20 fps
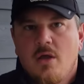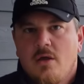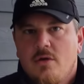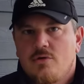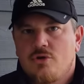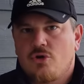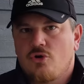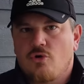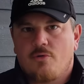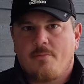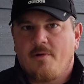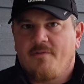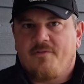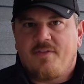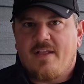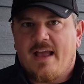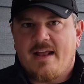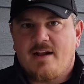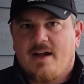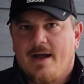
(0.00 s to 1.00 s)
to normal
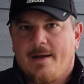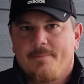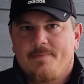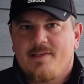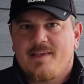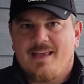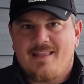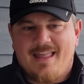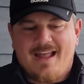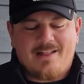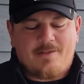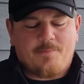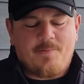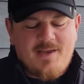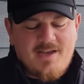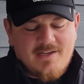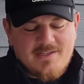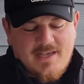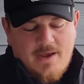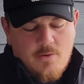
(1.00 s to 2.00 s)
flight ops. And that's
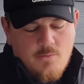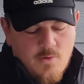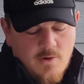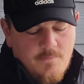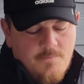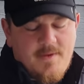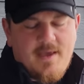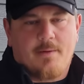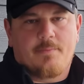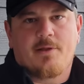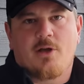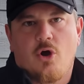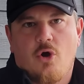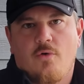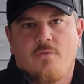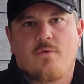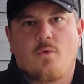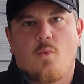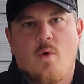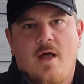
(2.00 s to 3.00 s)
because I wouldn't be able to
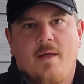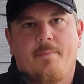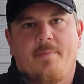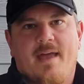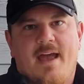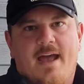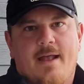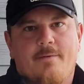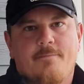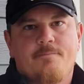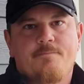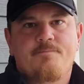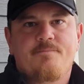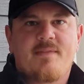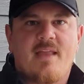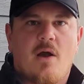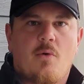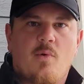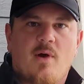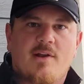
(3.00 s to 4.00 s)
overwhelm that.
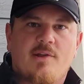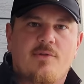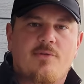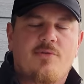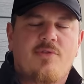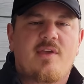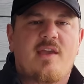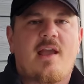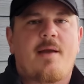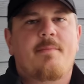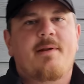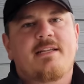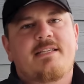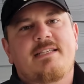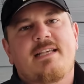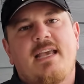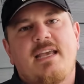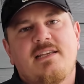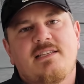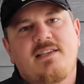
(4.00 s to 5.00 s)
Now, one other thing I'm gonna
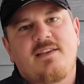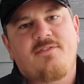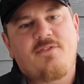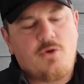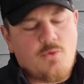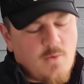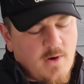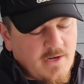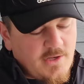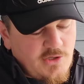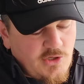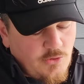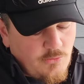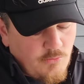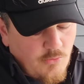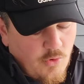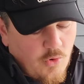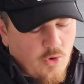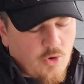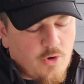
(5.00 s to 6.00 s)
say is if you wanna do
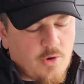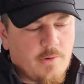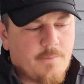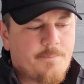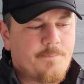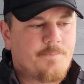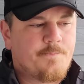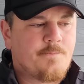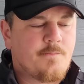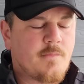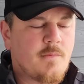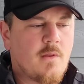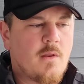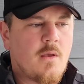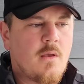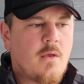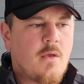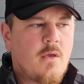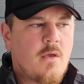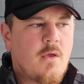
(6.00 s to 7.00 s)
more
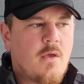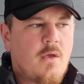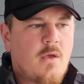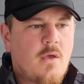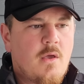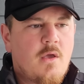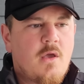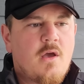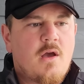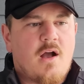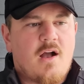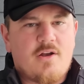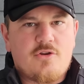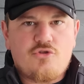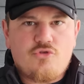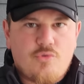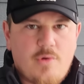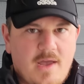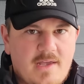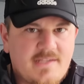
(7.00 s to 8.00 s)

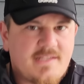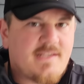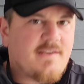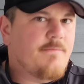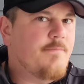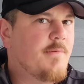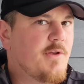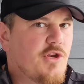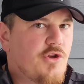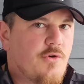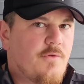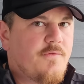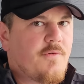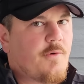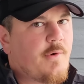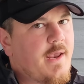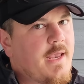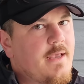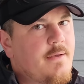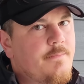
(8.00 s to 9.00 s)
aggressive
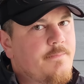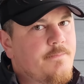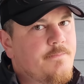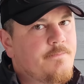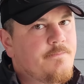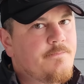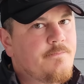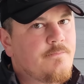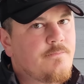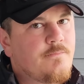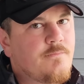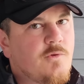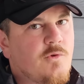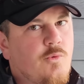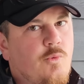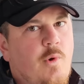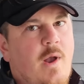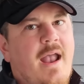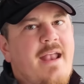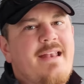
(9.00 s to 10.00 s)
maneuvering,
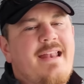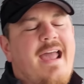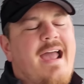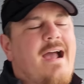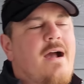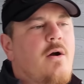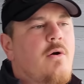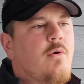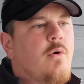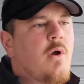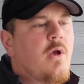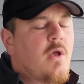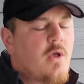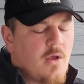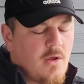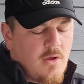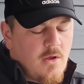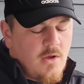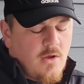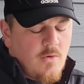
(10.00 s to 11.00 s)
right now
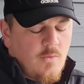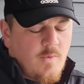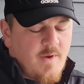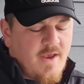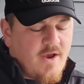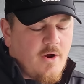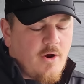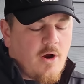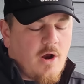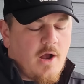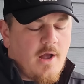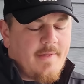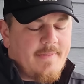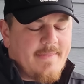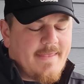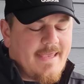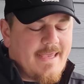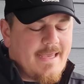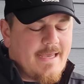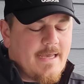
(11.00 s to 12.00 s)
we are on
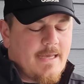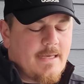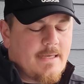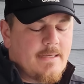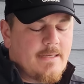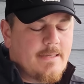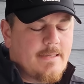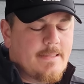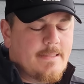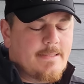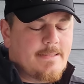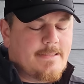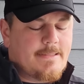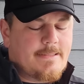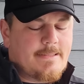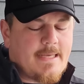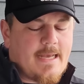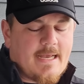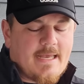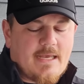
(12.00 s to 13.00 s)
the
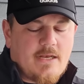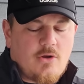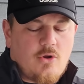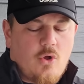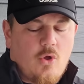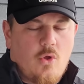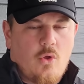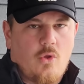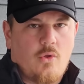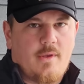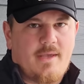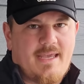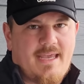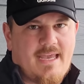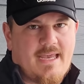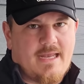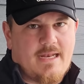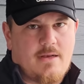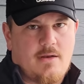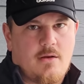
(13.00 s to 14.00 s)
second hole
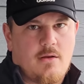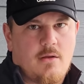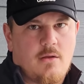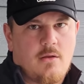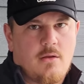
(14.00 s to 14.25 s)
in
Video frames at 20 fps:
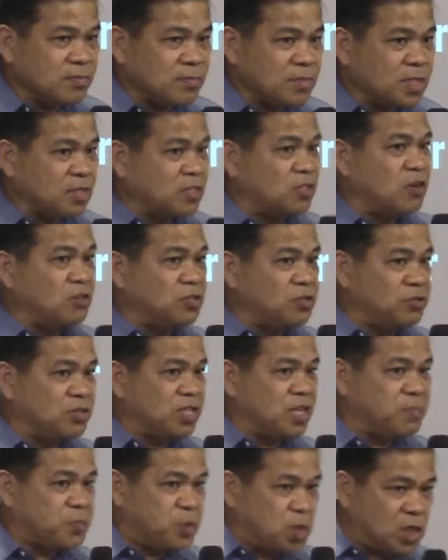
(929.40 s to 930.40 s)
Just go through
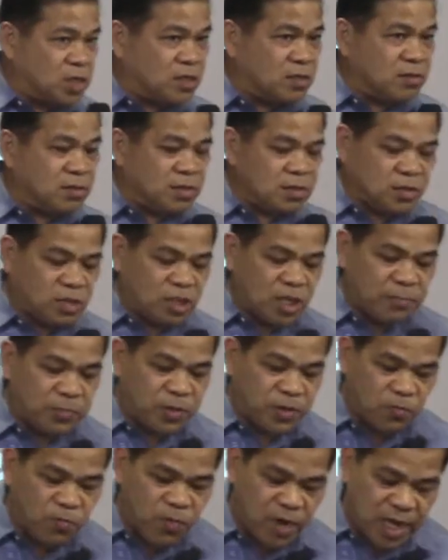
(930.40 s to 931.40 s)
the book,
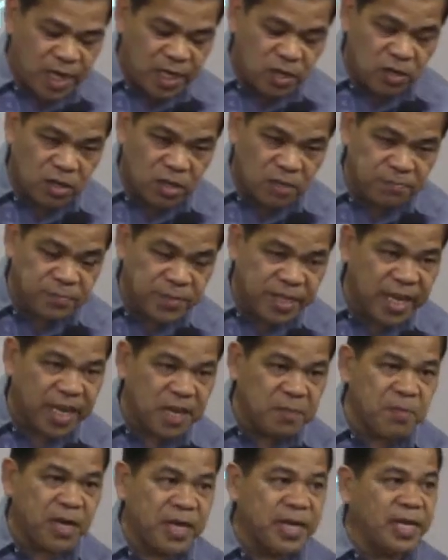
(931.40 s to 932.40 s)
chapter 1 of
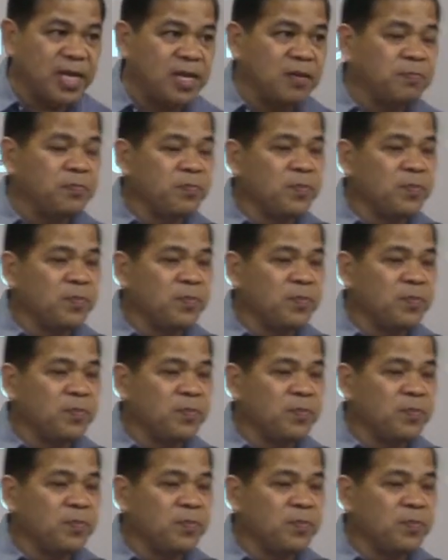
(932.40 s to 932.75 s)
Nehemiah.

————————

# Exercise brief:
Everything in the entries must come back exactly, except the pictures.

# Output of the task:
20 fps
(0.00 s to 1.00 s)
to normal
(1.00 s to 2.00 s)
flight ops. And that's
(2.00 s to 3.00 s)
because I wouldn't be able to
(3.00 s to 4.00 s)
overwhelm that.
(4.00 s to 5.00 s)
Now, one other thing I'm gonna
(5.00 s to 6.00 s)
say is if you wanna do
(6.00 s to 7.00 s)
more
(7.00 s to 8.00 s)

(8.00 s to 9.00 s)
aggressive
(9.00 s to 10.00 s)
maneuvering,
(10.00 s to 11.00 s)
right now
(11.00 s to 12.00 s)
we are on
(12.00 s to 13.00 s)
the
(13.00 s to 14.00 s)
second hole
(14.00 s to 14.25 s)
in
Video frames at 20 fps:
(929.40 s to 930.40 s)
Just go through
(930.40 s to 931.40 s)
the book,
(931.40 s to 932.40 s)
chapter 1 of
(932.40 s to 932.75 s)
Nehemiah.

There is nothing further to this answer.